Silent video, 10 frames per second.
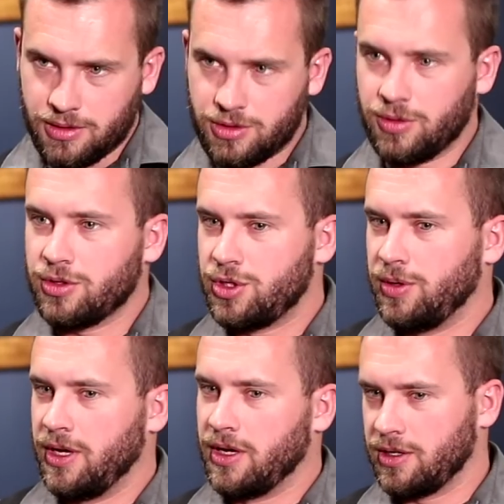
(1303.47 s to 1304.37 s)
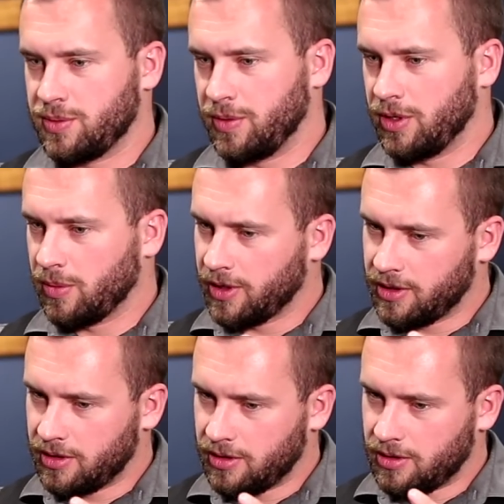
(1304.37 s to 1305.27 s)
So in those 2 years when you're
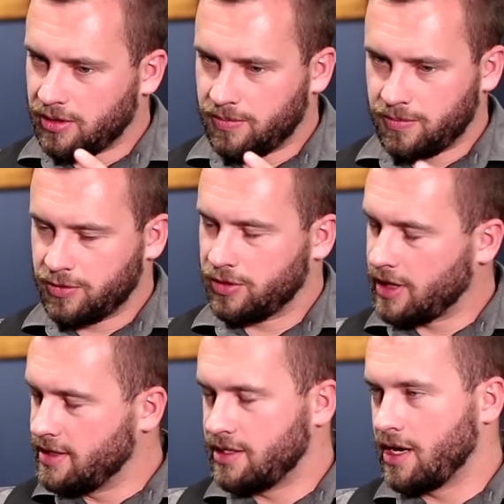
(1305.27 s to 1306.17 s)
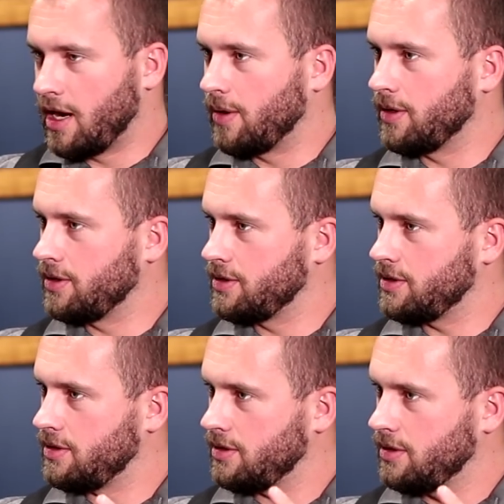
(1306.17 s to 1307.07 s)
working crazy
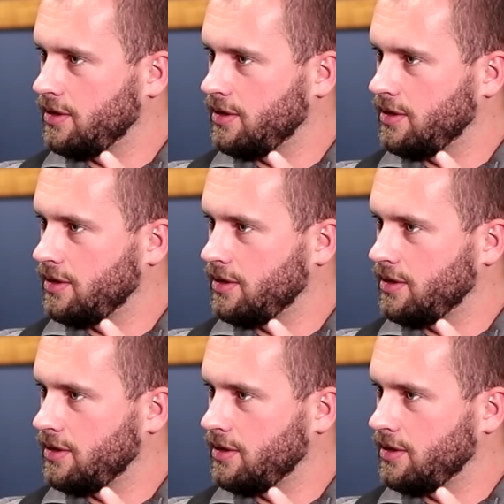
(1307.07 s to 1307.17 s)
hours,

——————

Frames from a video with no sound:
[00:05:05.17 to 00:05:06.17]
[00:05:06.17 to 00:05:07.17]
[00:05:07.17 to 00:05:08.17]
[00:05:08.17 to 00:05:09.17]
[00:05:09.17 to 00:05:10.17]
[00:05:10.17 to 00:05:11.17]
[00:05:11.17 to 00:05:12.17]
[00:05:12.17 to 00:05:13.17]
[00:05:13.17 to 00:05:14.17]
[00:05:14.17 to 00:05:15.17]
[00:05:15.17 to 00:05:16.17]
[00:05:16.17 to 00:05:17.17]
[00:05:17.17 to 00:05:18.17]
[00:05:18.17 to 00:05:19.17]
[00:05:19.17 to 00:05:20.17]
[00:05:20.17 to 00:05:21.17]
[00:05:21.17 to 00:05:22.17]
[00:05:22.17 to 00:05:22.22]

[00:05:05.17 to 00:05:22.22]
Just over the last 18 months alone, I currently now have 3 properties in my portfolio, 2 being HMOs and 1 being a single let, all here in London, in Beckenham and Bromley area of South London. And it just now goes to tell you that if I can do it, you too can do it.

——————

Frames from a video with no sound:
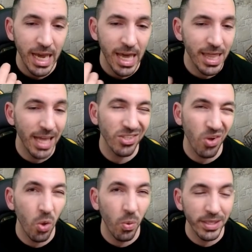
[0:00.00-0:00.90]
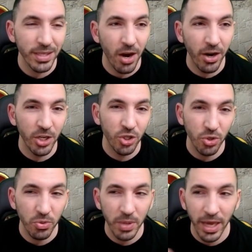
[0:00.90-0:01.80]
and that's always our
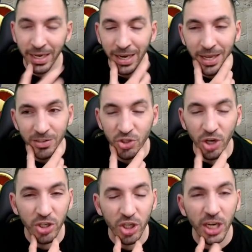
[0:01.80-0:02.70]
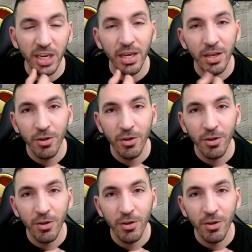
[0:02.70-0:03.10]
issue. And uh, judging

——————

## [WHAT IS EXPECTED]
From the records above, transcribe exactly the run of lines that opens with the line holding "[00:05:09.17 to 00:05:10.17]" and closes with the line holding "[00:05:21.17 to 00:05:22.17]", both included.

## [WORKED SOLUTION]
[00:05:09.17 to 00:05:10.17]
[00:05:10.17 to 00:05:11.17]
[00:05:11.17 to 00:05:12.17]
[00:05:12.17 to 00:05:13.17]
[00:05:13.17 to 00:05:14.17]
[00:05:14.17 to 00:05:15.17]
[00:05:15.17 to 00:05:16.17]
[00:05:16.17 to 00:05:17.17]
[00:05:17.17 to 00:05:18.17]
[00:05:18.17 to 00:05:19.17]
[00:05:19.17 to 00:05:20.17]
[00:05:20.17 to 00:05:21.17]
[00:05:21.17 to 00:05:22.17]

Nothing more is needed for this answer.